Major Canadian retailers such as Best Buy Canada Ltd. and Sears Canada Inc. have slashed the cost of buying Research In Motion Ltd.'s PlayBook tablet by $300 in yet one more sign that RIM's rival to Apple Inc.'s iPad is still not selling as well as the company and analysts first thought.
The across-the-board price cut – which brings the cost of the 16-gigabyte version of the Playbook down to only $200 from a previous price tag of $500 at Best Buy – follows a similar price cut implemented weeks earlier by wireless carriers Bell Mobility and SaskTel, which started discounting the PlayBook in late October.
The PlayBook with 32 gigabytes of memory is now only $300, down from $600, at most retailers, while the 64-gigabyte version is down from $700 to only $400. Rogers Communications Inc., however, is still selling the PlayBook at its original price, with the lowest priced, 16-gigabyte model remaining at $500.
In an e-mailed statement to The Globe and Mail, RIM said the official retail price of the PlayBook remains unchanged, but that "RIM has various promotional plans in place with retail partners that are intended to help drive further sell-through of the BlackBerry PlayBook. A number of promotions will run during the holiday buying season and are being implemented in the form of instant rebates and gift cards within the consumer channel."
Since the PlayBook launched in April, when analysts and critics said the device had been rushed to market prematurely, the tablet has failed to capture consumers' imagination as it continues to lack some of the features – such as e-mail – that made RIM's BlackBerry smartphone such a success among corporate clients.
The company also recently delayed a crucial software update to the PlayBook's operating system that would allow the tablet to run a native e-mail application, calendar functions and other capabilities.
During the last quarter, which ended Aug. 27, RIM shipped only 200,000 tablets to its retail and wireless carrier partners. That figure is 60 per cent below the 500,000 PlayBooks that industry analysts had expected the company to ship during the quarter.

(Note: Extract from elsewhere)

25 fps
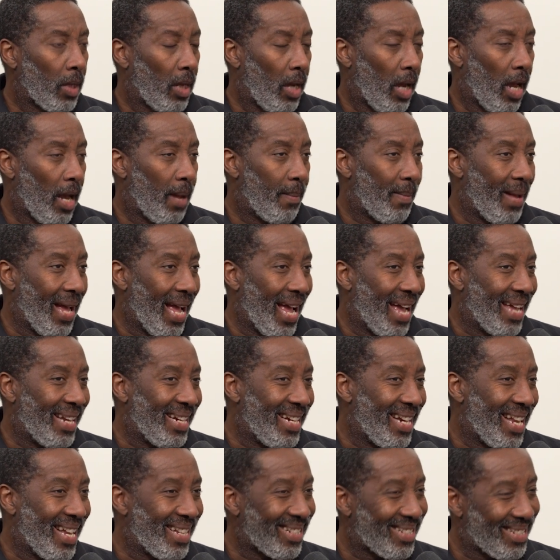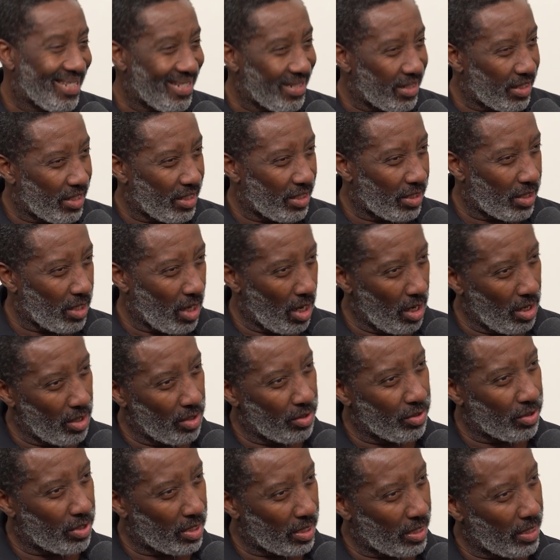And in essence, it
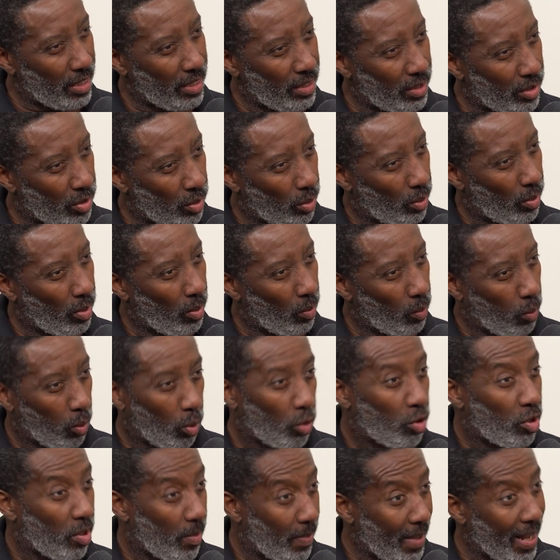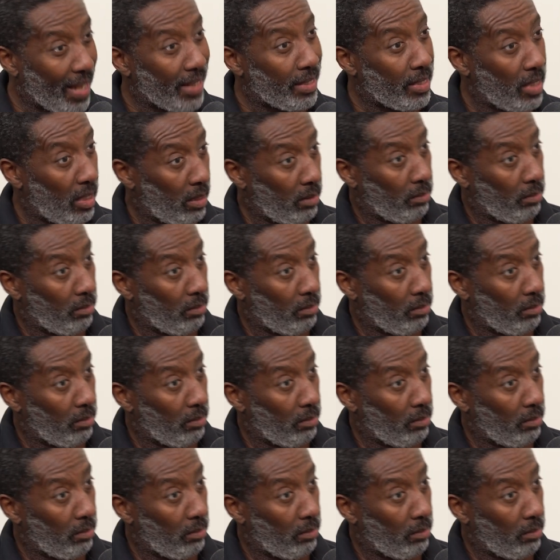turns it into a waterbed.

Although the company is relying on the BlackBerry's success in emerging markets for revenue and profit growth, it's become clear that the much talked-about transition to the company's new BBX operating system has been a brutal one – especially in North America. The company's stock price has tanked by more than 70 per cent.
Recent research reports also peg RIM's market share in the United States, its most valuable market, at only 9 per cent, though executives blame that figure on the fact that large wireless carriers have only recently begun offering RIM's newest smartphones.